August 23, 2005
Sigh.
From what I and a few other moo knewvians can gather the server was down this afternoon. We don't know why, but we're happy it's back up.
Anyway, here's a few tidbits for you, my devoted Cake Eater Readers, to tide you over until I get the urge to get all windy on you.
- Lists of this, that or the other have officially jumped the shark with this one.
The fact Madonna showed her navel marked her as a "mainstream provocateur?" Give me a break, eh? It's what marked that she had no modesty. There's a bit of a difference, eh? Not to mention that Keith Richard's liver is listed at #2, but---AHEM---there's apparently no mention made of Mick's lips on this list???
Hell-LO!
You're doing a list of the twenty-five most incredible body parts in Rock and Roll and you neglect to mention Mick's lips? WTF?

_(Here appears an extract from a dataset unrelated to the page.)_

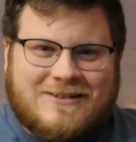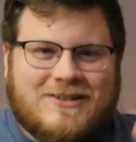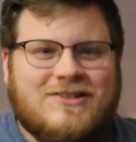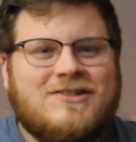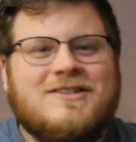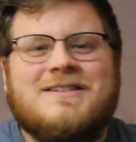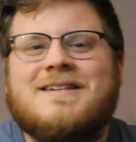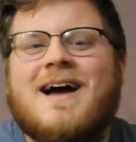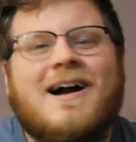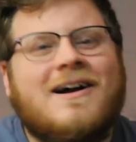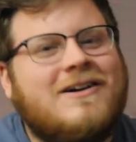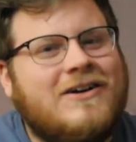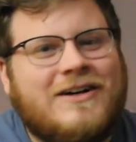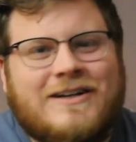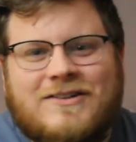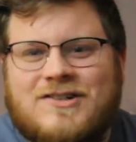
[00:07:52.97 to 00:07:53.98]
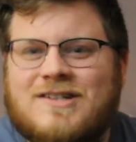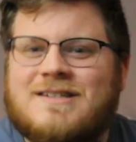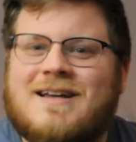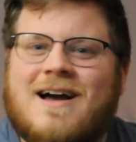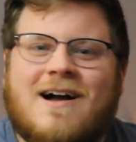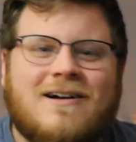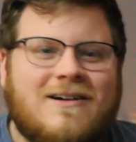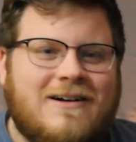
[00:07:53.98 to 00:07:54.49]
She's just not good.
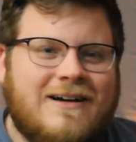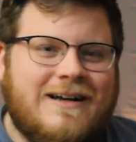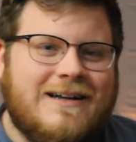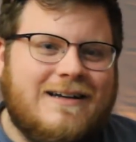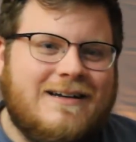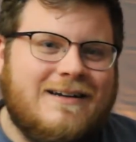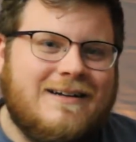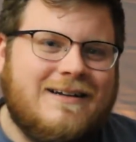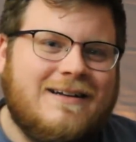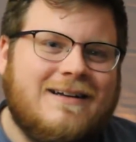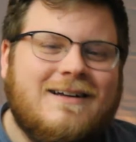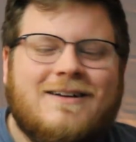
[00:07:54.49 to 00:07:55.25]
She's not good.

- "But Mother Superior, it just the Holy Spirt working in mysterious ways! I swear!"
- Has anyone ever considered the fact that Lance can't take performance enhancing drugs because it might not only enhance his performance, but enhance his cancer as well? That's The Doctor's opinion. Any drugs of that nature could, conceivably, bring the cancer back as well, or so she says.
I think it's sleazy of the French to do this. It seems like sour grapes to me.
- Groom yourself, dude. Bleech.
- Mr. Squeaky Clean, Jonathan, swore in this post! I think that's twice, total. Not to mention he chats about threeways!
I swear, I almost fainted.
The Galley Slaves: Goin' for Broke in the Raciness Department!
That should keep you busy for the time being.